Figure 12) Microscopy images of TB43 and MinB after addition of ceftriaxone antibiotic and 45 min incubation in 160 pm Shaker for 37°C.
After the second step of purification involving the Ceftriaxone antibiotic, there seemed to be no rod-shaped bacteria left. Interestingly, it was possible to visualize small dots in the GFP measurements. They could correspond to minicells expressing the GFP plasmid.
We hypothesize not seeing a large amount of minicells in our frame for 3 different reasons:
- The purification method removes a large quantity of minicells as well.
- Not all minicells have taken up the GFP producing plasmid;
- The yield of minicell production is low.
All 3 hypotheses could be true together.
5. Staining assays
a. Trypan blue (0.4%)
This stain is used for dyeing cells that have the membrane permeable. Microscopy images were taken with a Nikon Eclipse E200 microscope, using a 40x Ph2 objective lens. The image is representative of experiments conducted in triplicate.

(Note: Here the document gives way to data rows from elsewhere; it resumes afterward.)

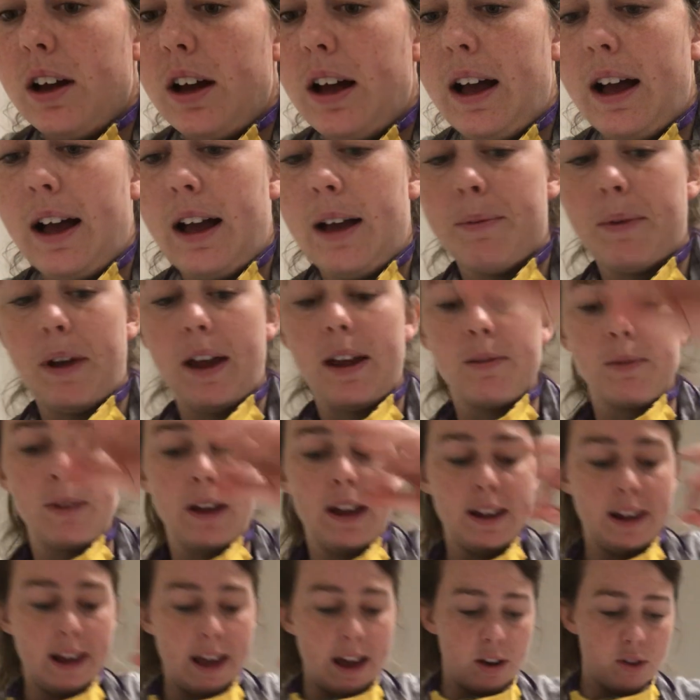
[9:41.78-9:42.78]
I
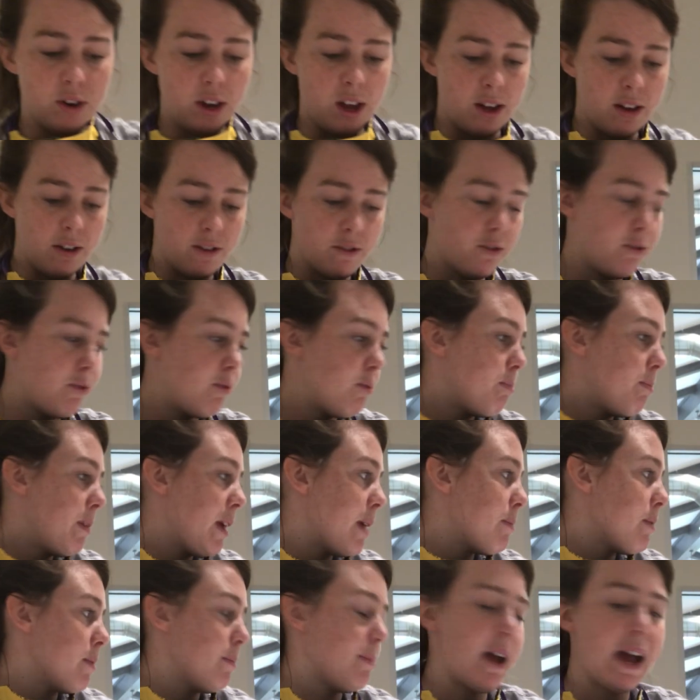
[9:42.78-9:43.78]
ran out of
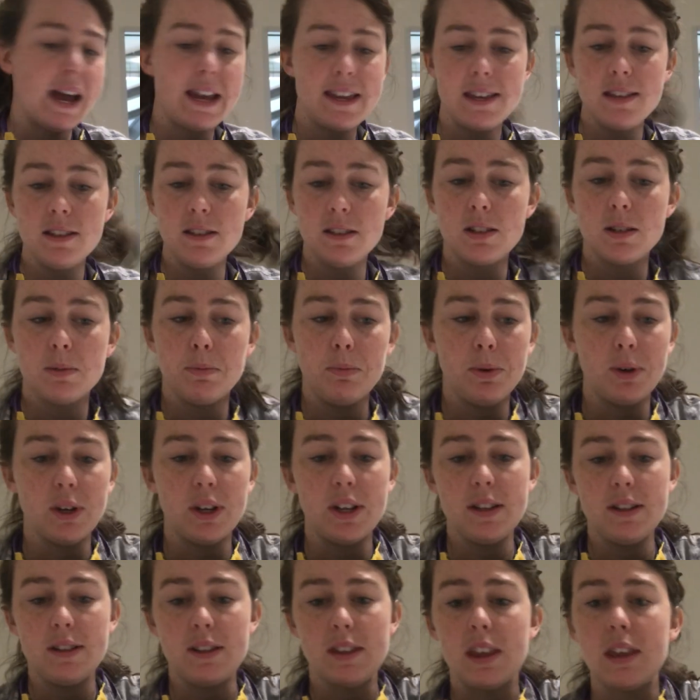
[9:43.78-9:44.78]
paper baggies to
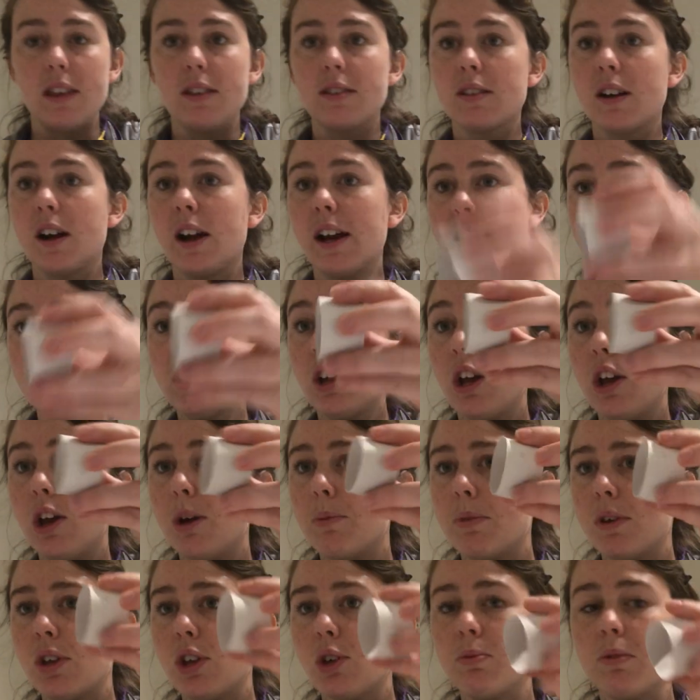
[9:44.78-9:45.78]
put these on,
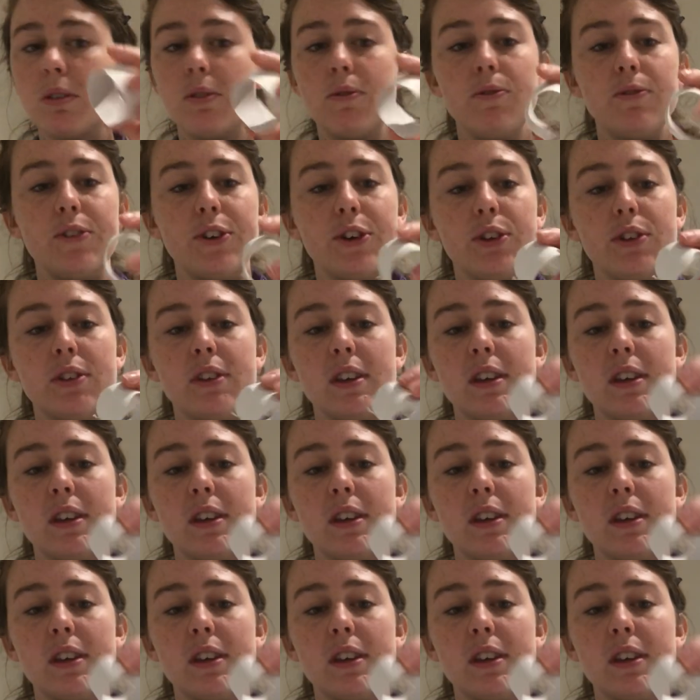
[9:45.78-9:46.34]
but you would fill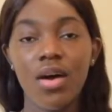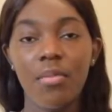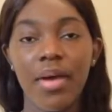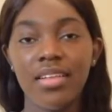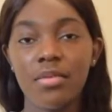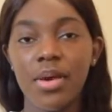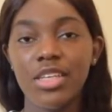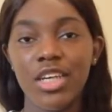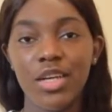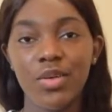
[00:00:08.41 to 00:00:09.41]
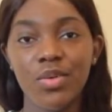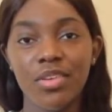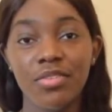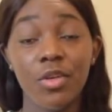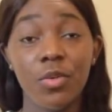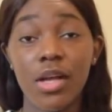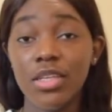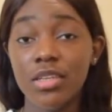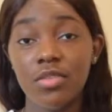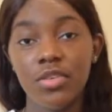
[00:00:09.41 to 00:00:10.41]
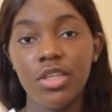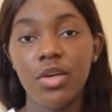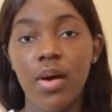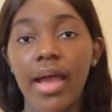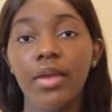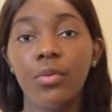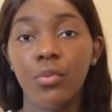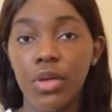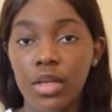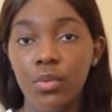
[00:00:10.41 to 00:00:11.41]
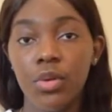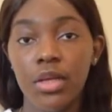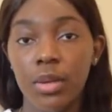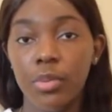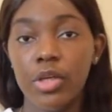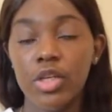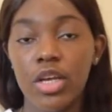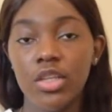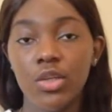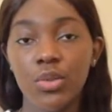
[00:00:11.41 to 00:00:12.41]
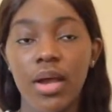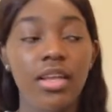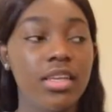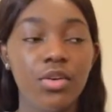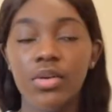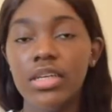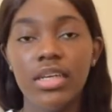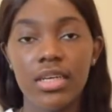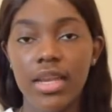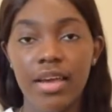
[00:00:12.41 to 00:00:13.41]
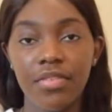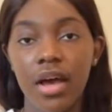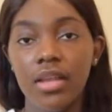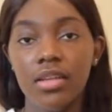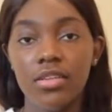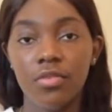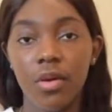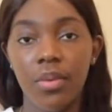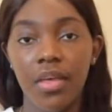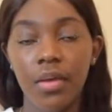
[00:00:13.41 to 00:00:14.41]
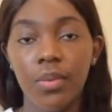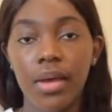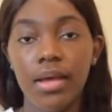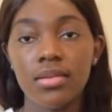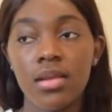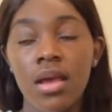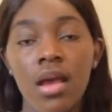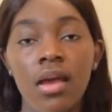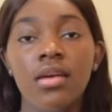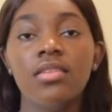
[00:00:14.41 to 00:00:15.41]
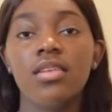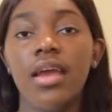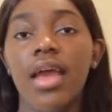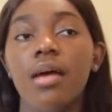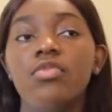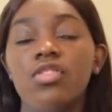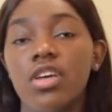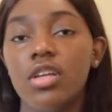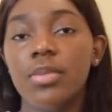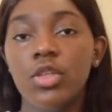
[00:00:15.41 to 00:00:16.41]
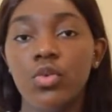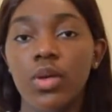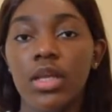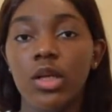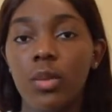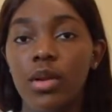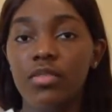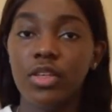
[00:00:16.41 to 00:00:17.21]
back to my channel. If you're watching this video, I really, really appreciate you. I literally couldn't have gotten this far without you guys. Today, I'm just going to be doing a little bit of a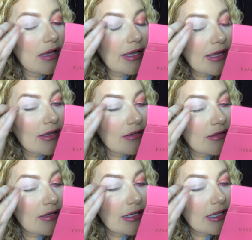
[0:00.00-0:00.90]

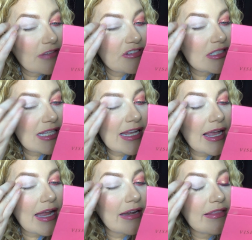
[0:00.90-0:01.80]
And if you see
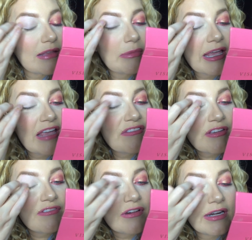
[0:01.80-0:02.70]
anything
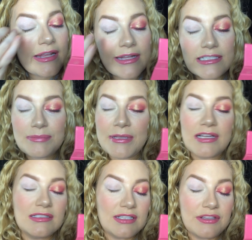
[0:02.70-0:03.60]
behaving funny, it's
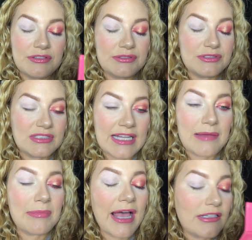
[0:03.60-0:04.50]
because of those
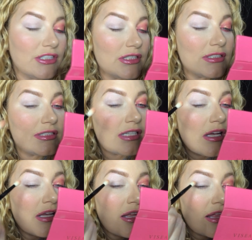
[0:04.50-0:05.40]
damn patches
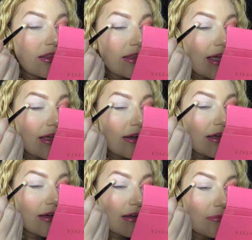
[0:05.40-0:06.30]
that
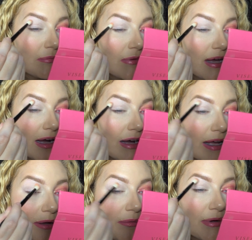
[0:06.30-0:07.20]

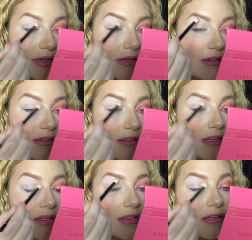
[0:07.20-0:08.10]
I will
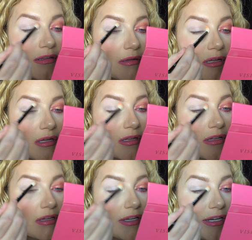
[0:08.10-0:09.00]

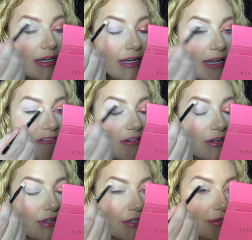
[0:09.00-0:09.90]

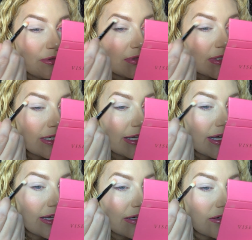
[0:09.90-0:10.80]
never use
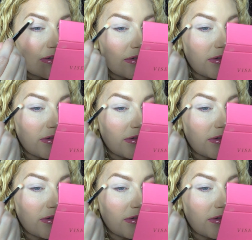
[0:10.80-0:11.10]
again.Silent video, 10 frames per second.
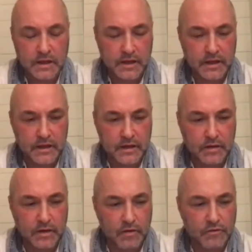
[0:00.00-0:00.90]

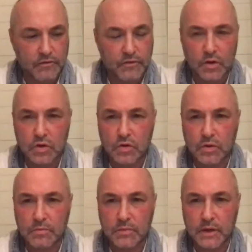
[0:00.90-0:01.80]
a
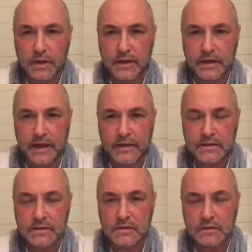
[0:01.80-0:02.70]
fulcrum
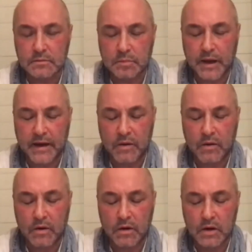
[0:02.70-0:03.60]
against
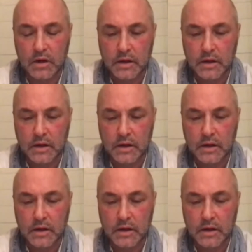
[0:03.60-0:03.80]
power,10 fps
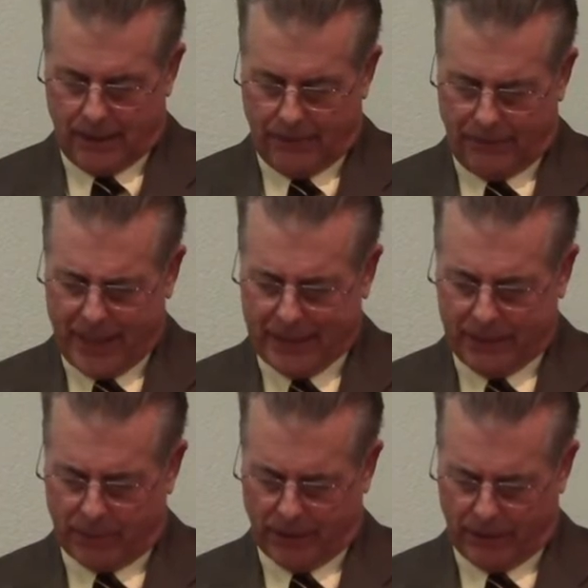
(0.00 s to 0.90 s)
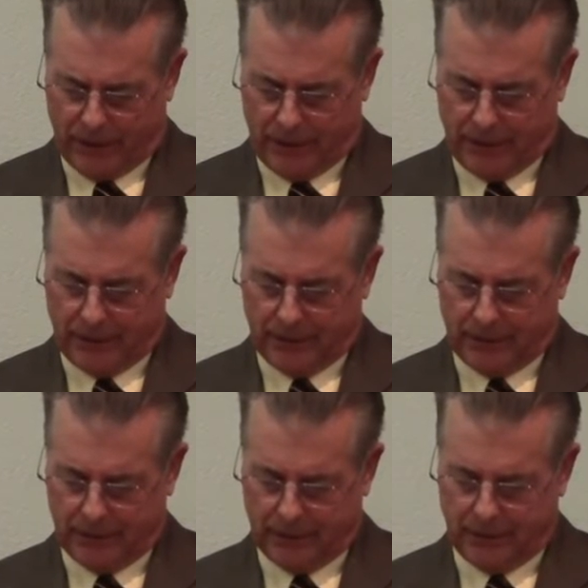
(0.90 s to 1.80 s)
Finally, brethren,
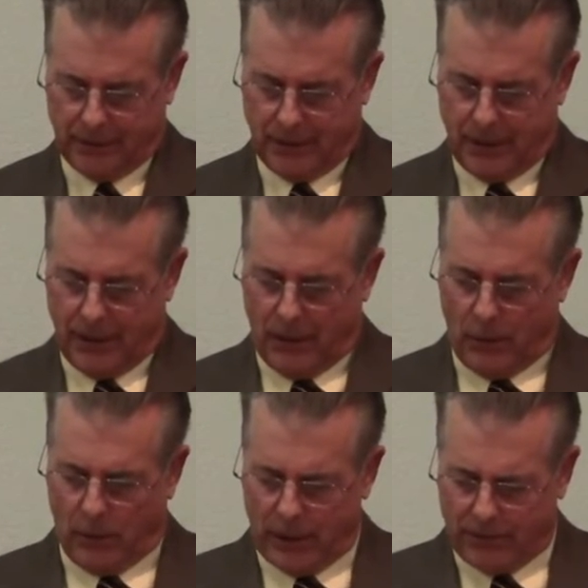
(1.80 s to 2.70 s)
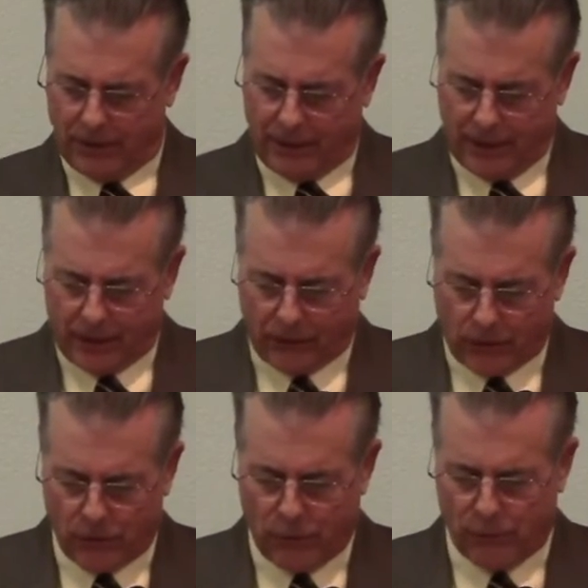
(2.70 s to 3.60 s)
whatever things are
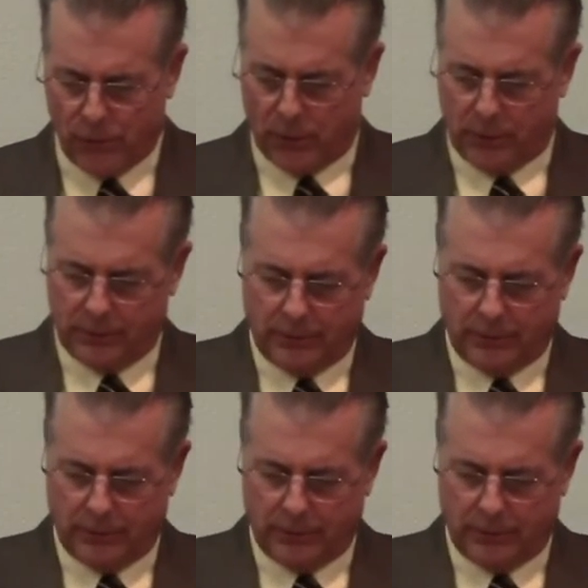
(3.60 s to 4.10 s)
true,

In this experiment, it was possible to observe minicells viability, corroborating to findings from previous assays (see Timecourse).
Figure 13) Microscopy image of TB43 transformed with plasmid inducing FtsZ overexpression under IPTG (5mM) regulation. Magnification 40x (See Engineering success).
b . DAPI (4′,6-diamidino-2-phenylindole) staining
DAPI is a chromosomal DNA staining agent that allowed us to observe if our minicell sample was DNA-free. Due to not being purified, the sample presented cells with genomic DNA and without.
Figure 14) Microscopy image of unpurified TB43 lambda (see Engineering success). 100x Oil Ph3 Objective Lens in a Nikon Eclipse E200 microscope. Minicells are indicated by black arrow.